» Information given
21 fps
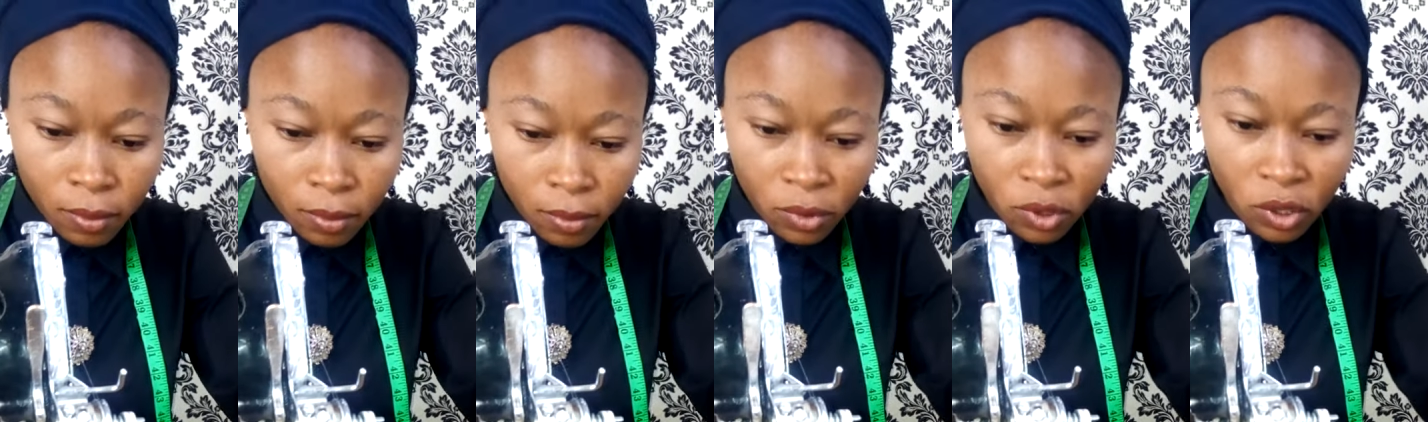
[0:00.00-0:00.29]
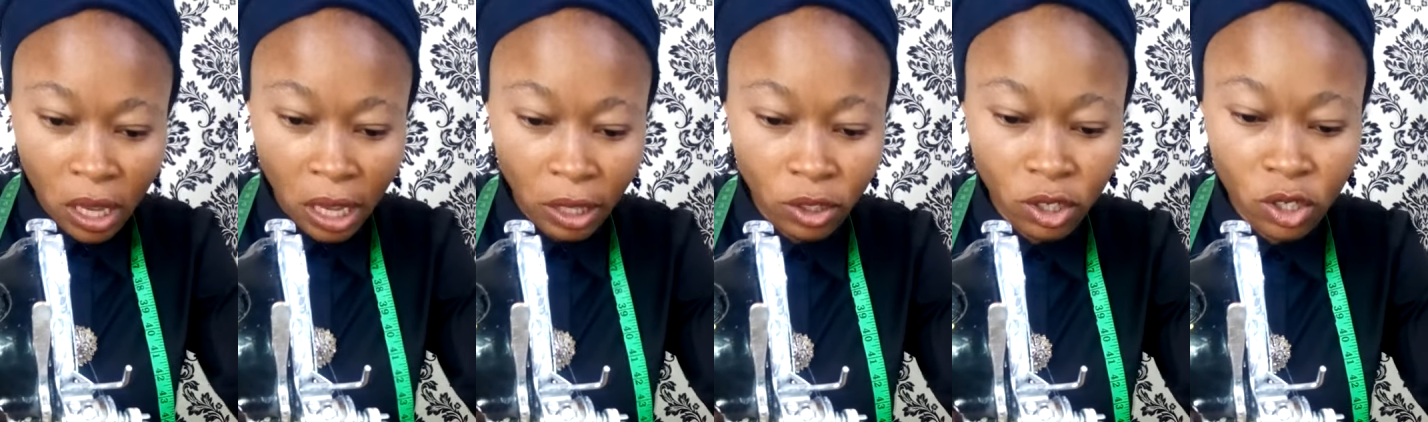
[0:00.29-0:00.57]

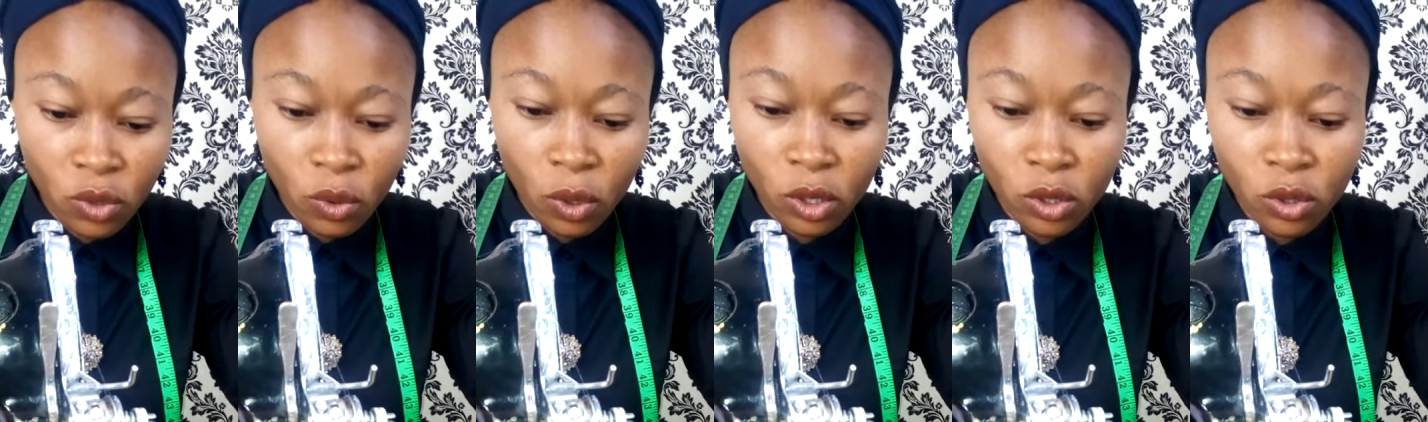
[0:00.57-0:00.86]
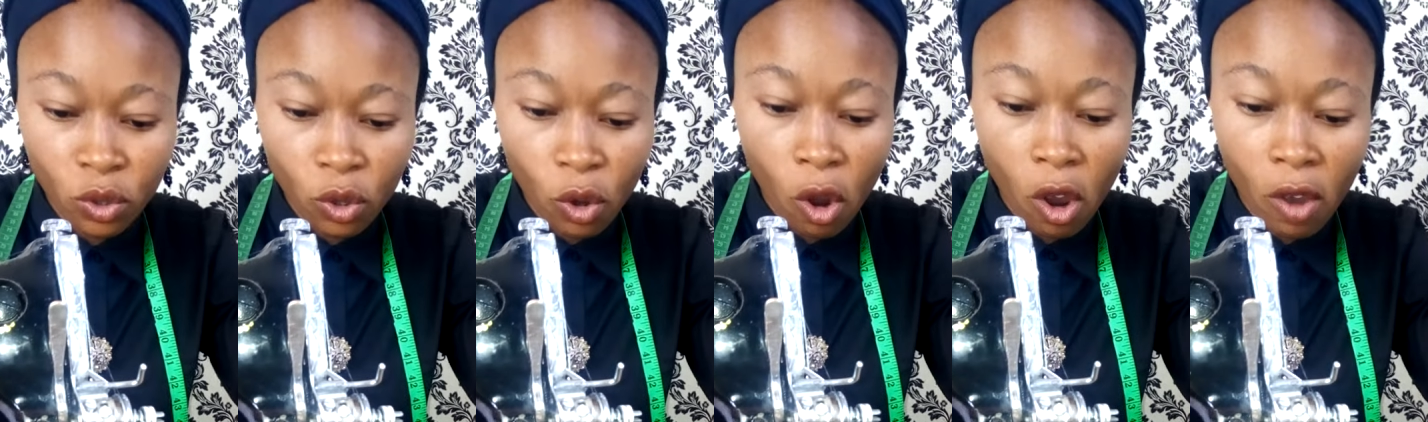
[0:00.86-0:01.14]
So I just want to
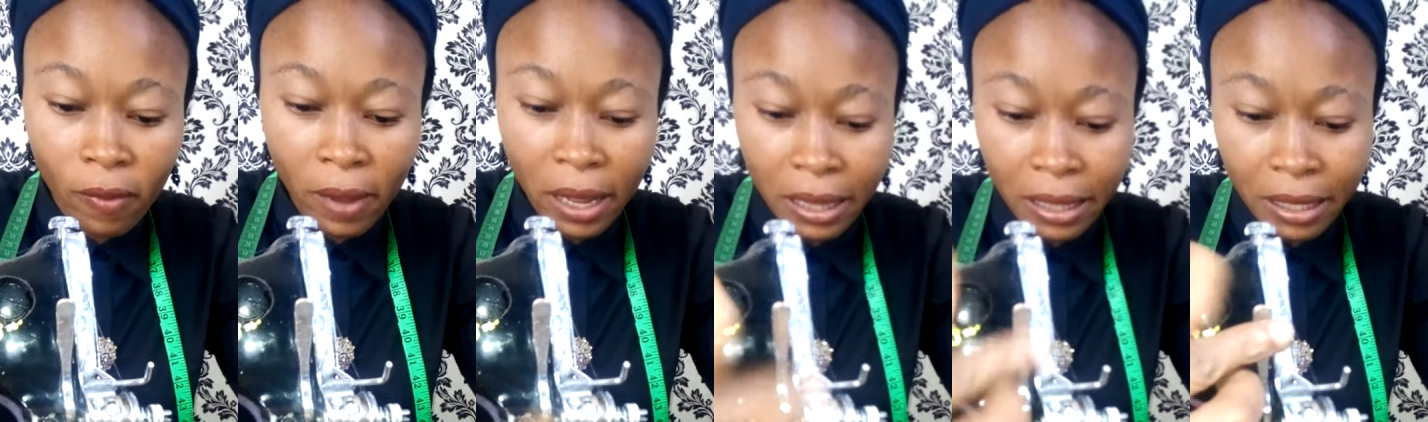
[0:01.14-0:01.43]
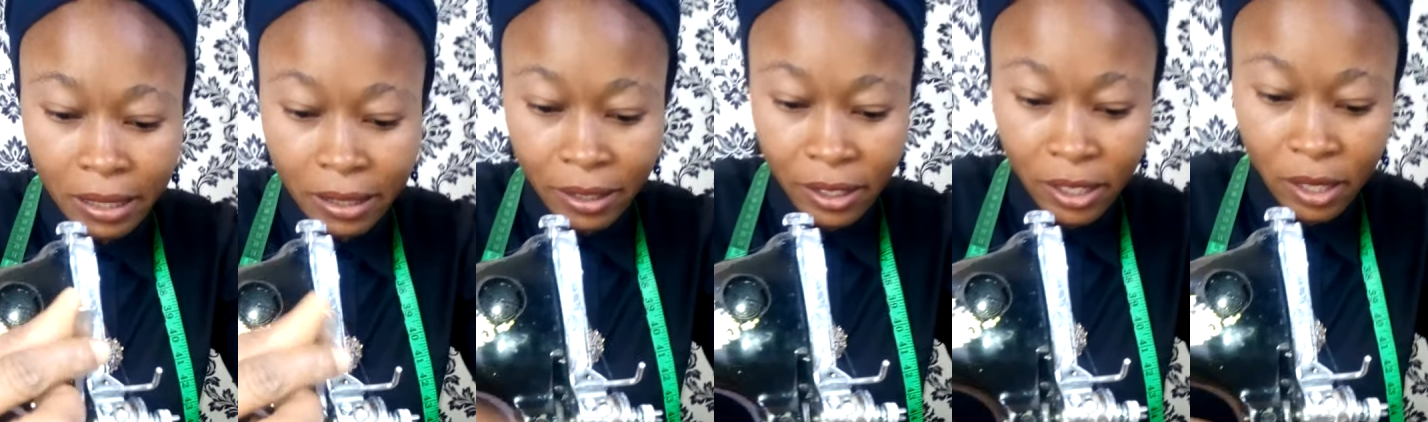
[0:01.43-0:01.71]
cover
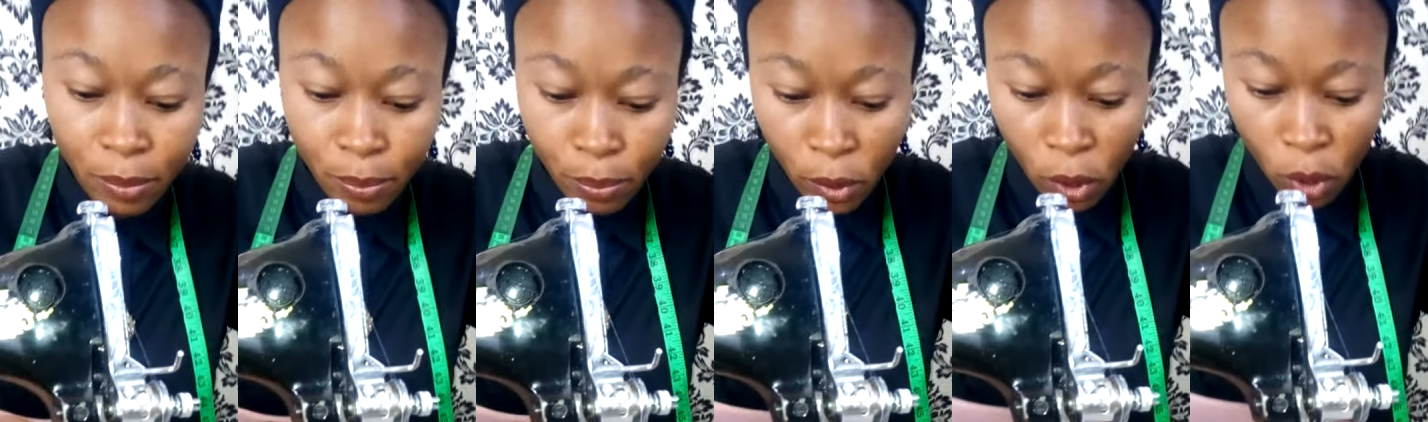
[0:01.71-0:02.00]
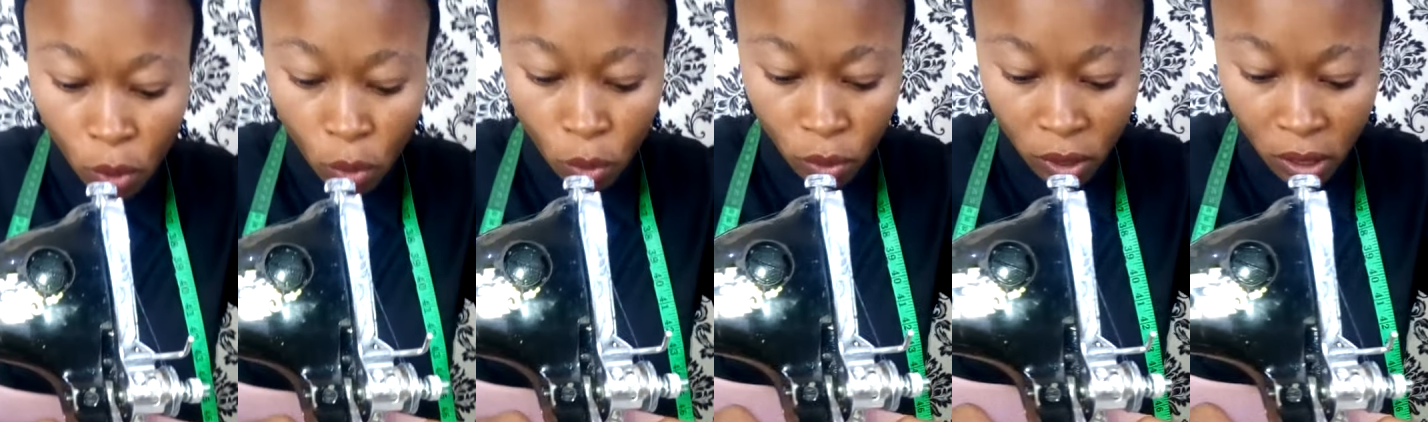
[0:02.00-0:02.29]
the zip
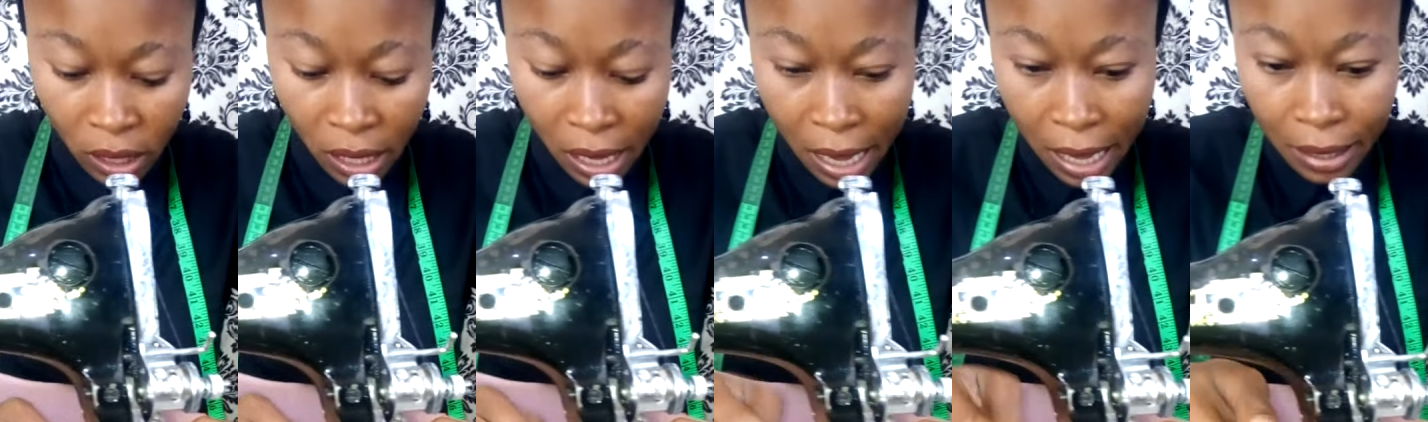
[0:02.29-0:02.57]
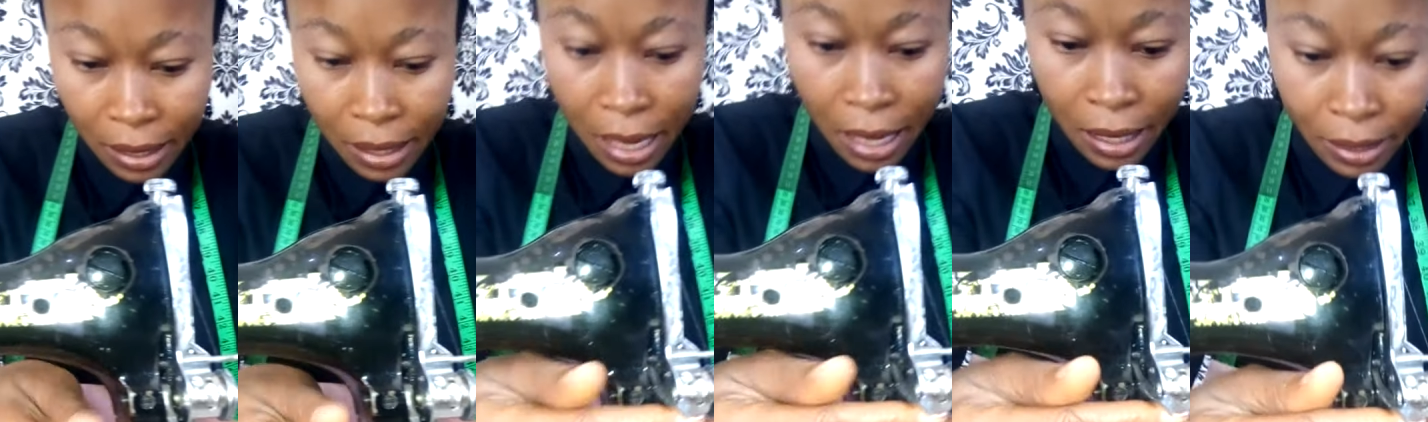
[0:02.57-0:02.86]
clothes, the
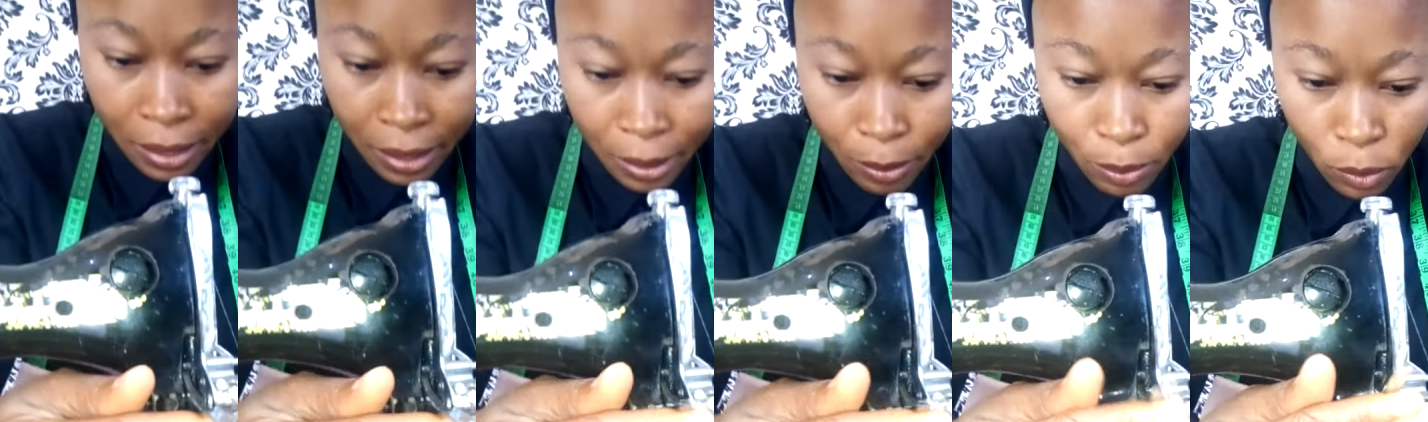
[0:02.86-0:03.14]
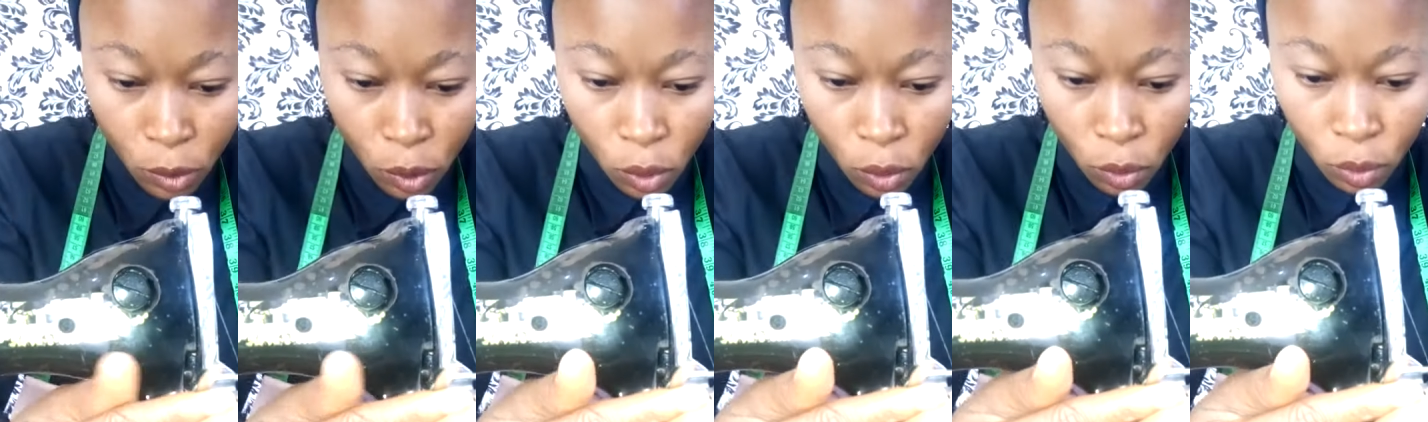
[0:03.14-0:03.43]
excess zip
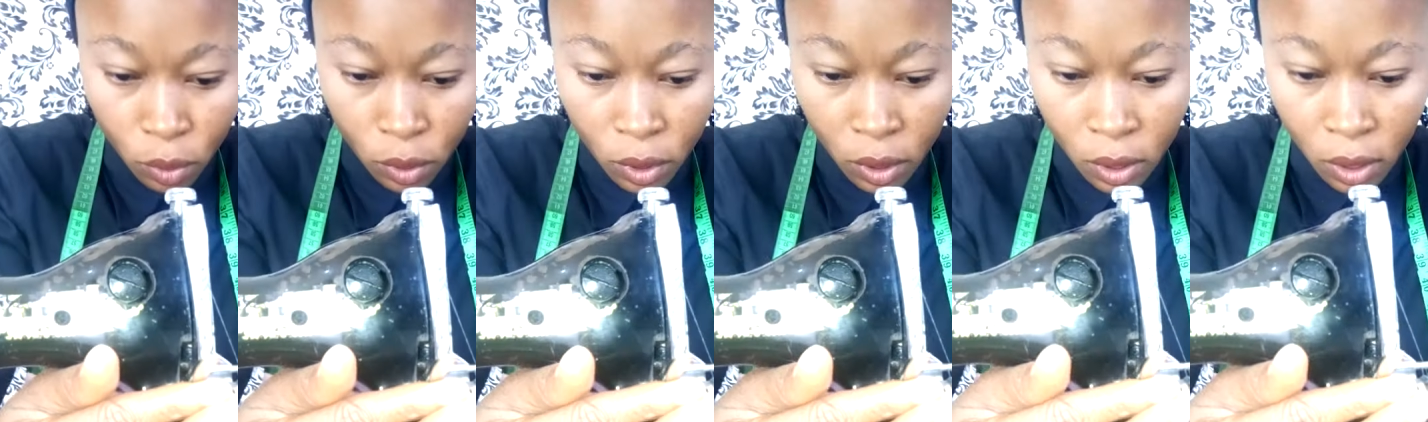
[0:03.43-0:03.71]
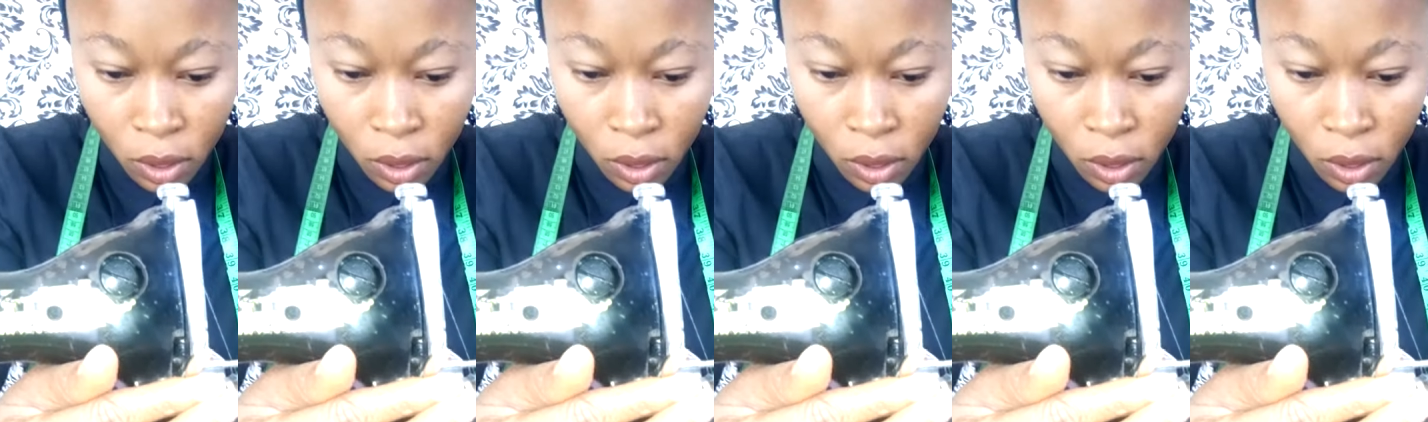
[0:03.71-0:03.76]
clothes.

» What is needed
A verbatim reproduction of each entry is expected, with every picture omitted.

» Answer
21 fps
[0:00.00-0:00.29]
[0:00.29-0:00.57]

[0:00.57-0:00.86]
[0:00.86-0:01.14]
So I just want to
[0:01.14-0:01.43]
[0:01.43-0:01.71]
cover
[0:01.71-0:02.00]
[0:02.00-0:02.29]
the zip
[0:02.29-0:02.57]
[0:02.57-0:02.86]
clothes, the
[0:02.86-0:03.14]
[0:03.14-0:03.43]
excess zip
[0:03.43-0:03.71]
[0:03.71-0:03.76]
clothes.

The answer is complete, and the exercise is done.